Exercise aim
Each entry below is to be restated word for word, with no pictures carried over.

+++

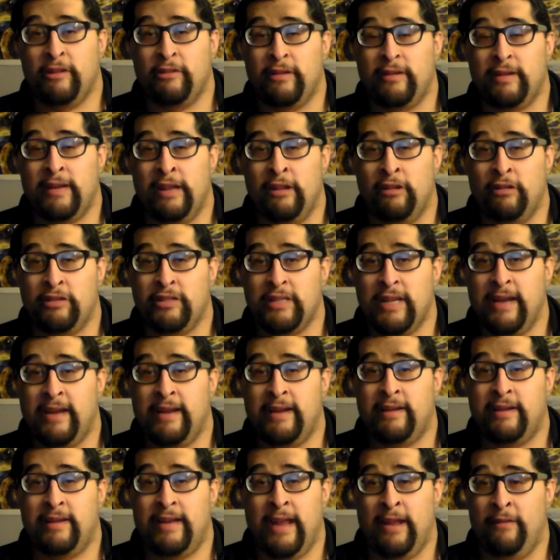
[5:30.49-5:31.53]
Look, it looks like
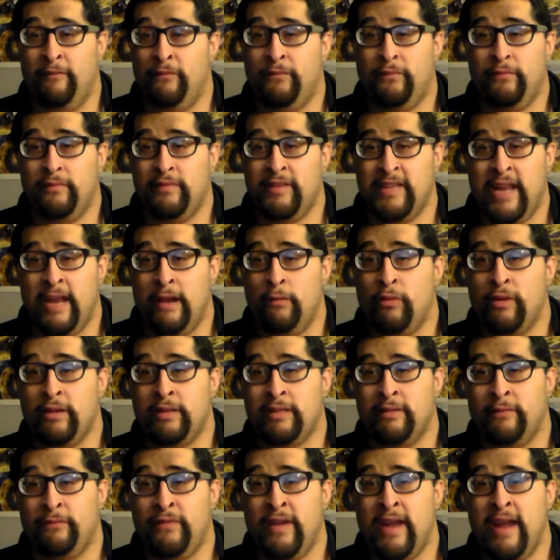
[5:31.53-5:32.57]
in saying
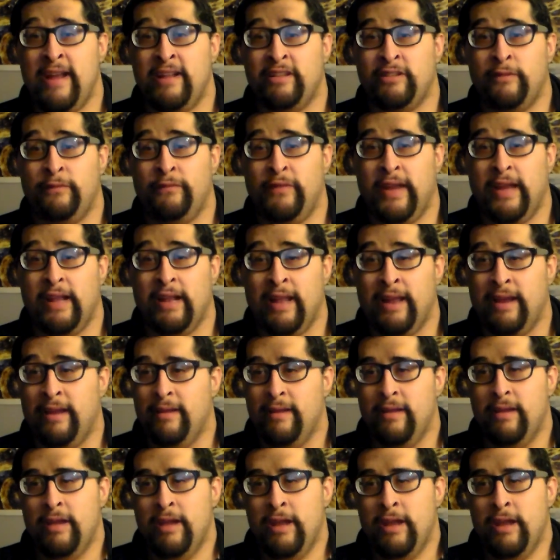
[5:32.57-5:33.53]
what the fans are thinking, like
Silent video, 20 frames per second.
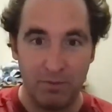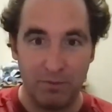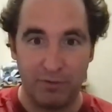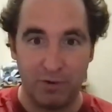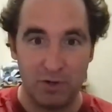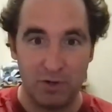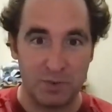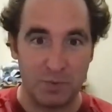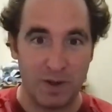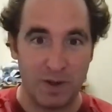
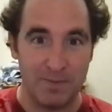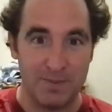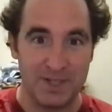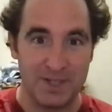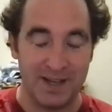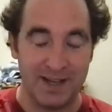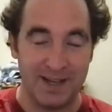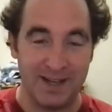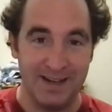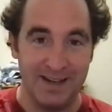first
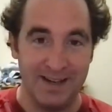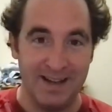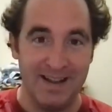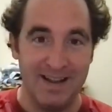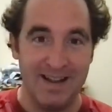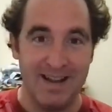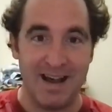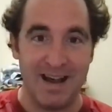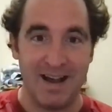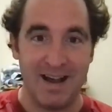website,
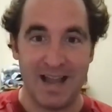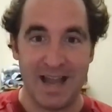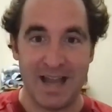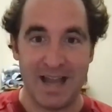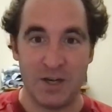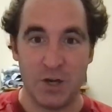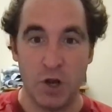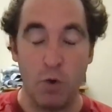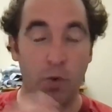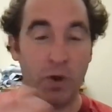
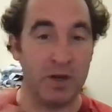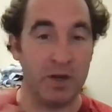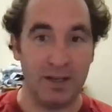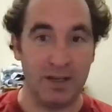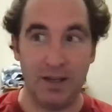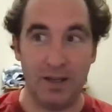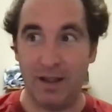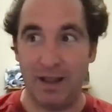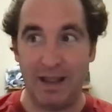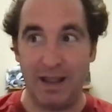and no
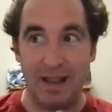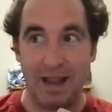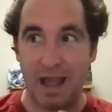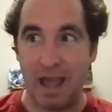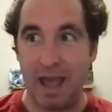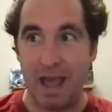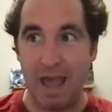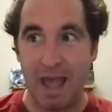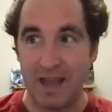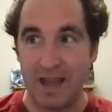one
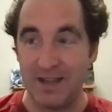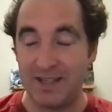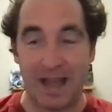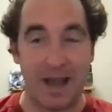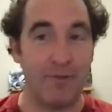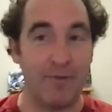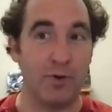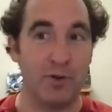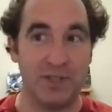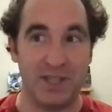has
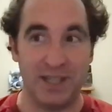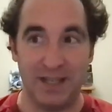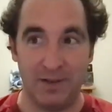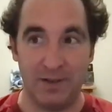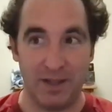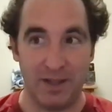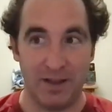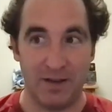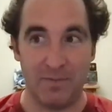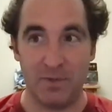ever seen
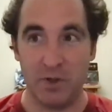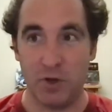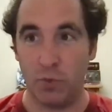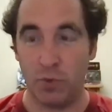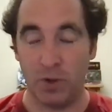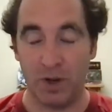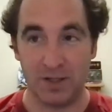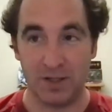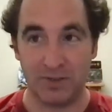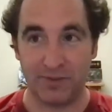them. No
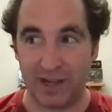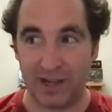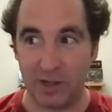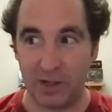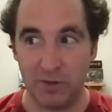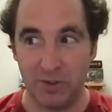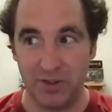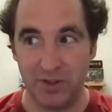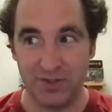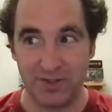one has
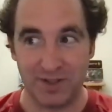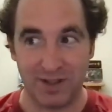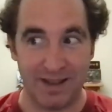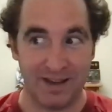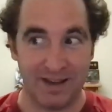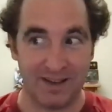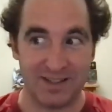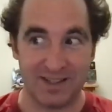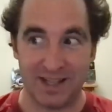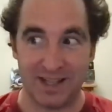followed those
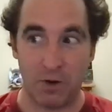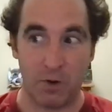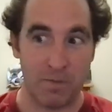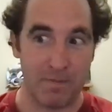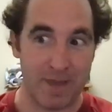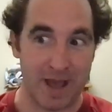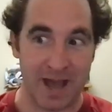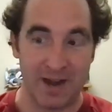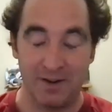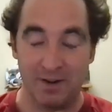links. They don't
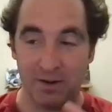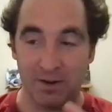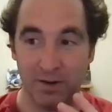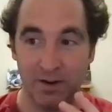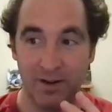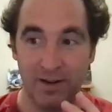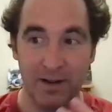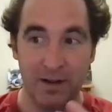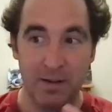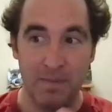
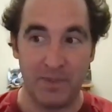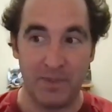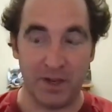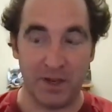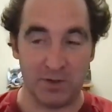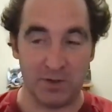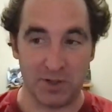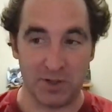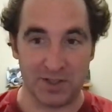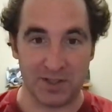matter.
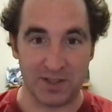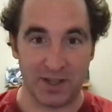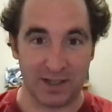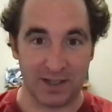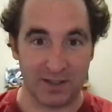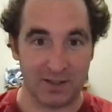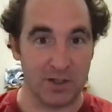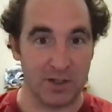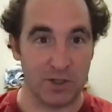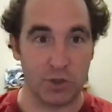They're just
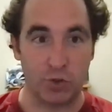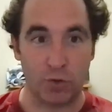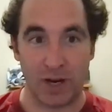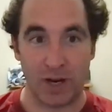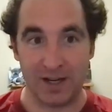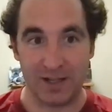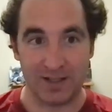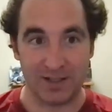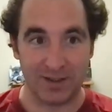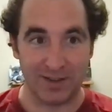like
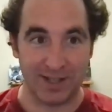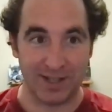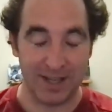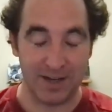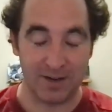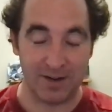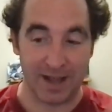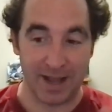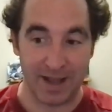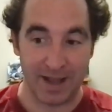detritus on the
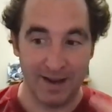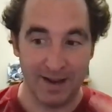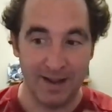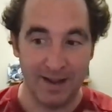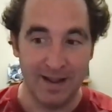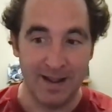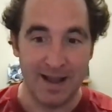internet.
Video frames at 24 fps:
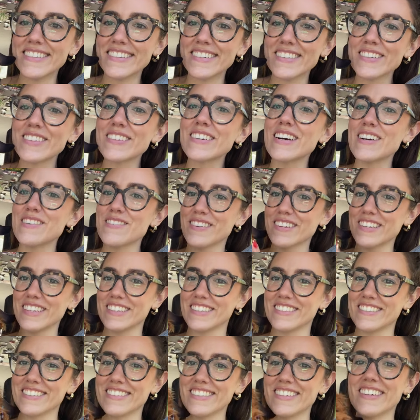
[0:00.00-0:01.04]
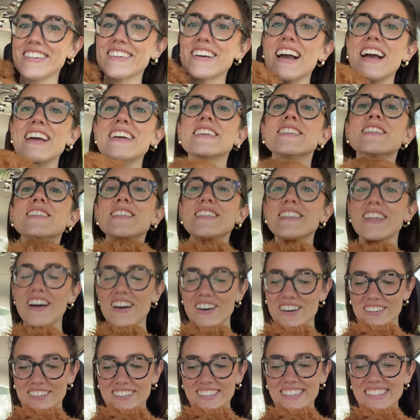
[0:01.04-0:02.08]
Look how cute. Okay,
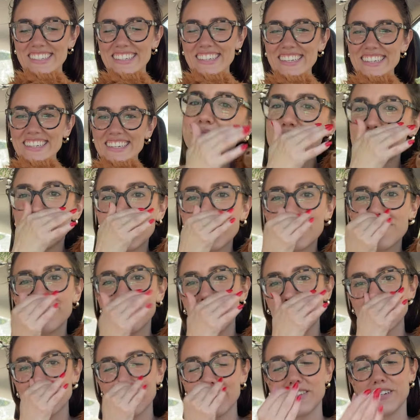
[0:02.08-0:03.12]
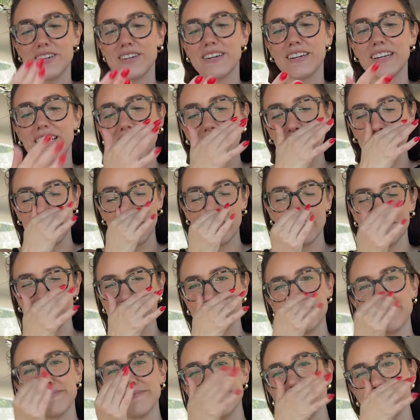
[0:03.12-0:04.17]
so his fuzz is already
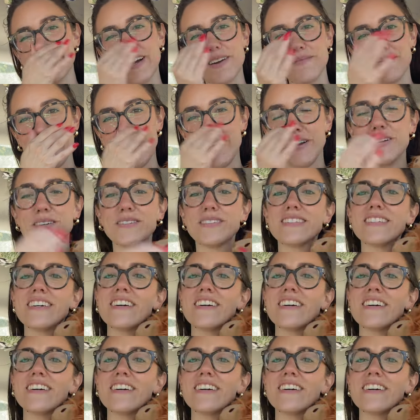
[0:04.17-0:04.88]
on my nose.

+++

Exercise answer
[5:30.49-5:31.53]
Look, it looks like
[5:31.53-5:32.57]
in saying
[5:32.57-5:33.53]
what the fans are thinking, like
Silent video, 20 frames per second.
first
website,
and no
one
has
ever seen
them. No
one has
followed those
links. They don't
matter.
They're just
like
detritus on the
internet.
Video frames at 24 fps:
[0:00.00-0:01.04]
[0:01.04-0:02.08]
Look how cute. Okay,
[0:02.08-0:03.12]
[0:03.12-0:04.17]
so his fuzz is already
[0:04.17-0:04.88]
on my nose.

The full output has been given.